- What is needed
Up to and including the line that contains "[0:10.00-0:10.08]", reproduce every line exactly, beginning with the first line below.
------ Given entries
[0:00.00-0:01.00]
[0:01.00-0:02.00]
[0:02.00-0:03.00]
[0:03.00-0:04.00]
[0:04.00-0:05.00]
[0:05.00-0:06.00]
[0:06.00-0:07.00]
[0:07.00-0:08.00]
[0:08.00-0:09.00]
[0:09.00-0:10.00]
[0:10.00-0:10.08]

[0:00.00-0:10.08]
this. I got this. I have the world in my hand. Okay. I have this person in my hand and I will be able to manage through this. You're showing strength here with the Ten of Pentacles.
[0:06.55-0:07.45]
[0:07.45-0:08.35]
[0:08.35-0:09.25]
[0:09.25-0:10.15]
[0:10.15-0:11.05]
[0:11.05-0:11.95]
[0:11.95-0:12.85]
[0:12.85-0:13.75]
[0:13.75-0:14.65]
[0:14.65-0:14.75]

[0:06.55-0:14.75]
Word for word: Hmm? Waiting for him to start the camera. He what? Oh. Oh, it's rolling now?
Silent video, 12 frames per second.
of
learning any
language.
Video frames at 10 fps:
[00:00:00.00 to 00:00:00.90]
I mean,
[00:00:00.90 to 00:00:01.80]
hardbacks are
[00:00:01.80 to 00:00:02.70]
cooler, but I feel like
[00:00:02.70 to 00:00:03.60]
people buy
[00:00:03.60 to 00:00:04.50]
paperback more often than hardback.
------------
- Final answer
[0:00.00-0:01.00]
[0:01.00-0:02.00]
[0:02.00-0:03.00]
[0:03.00-0:04.00]
[0:04.00-0:05.00]
[0:05.00-0:06.00]
[0:06.00-0:07.00]
[0:07.00-0:08.00]
[0:08.00-0:09.00]
[0:09.00-0:10.00]
[0:10.00-0:10.08]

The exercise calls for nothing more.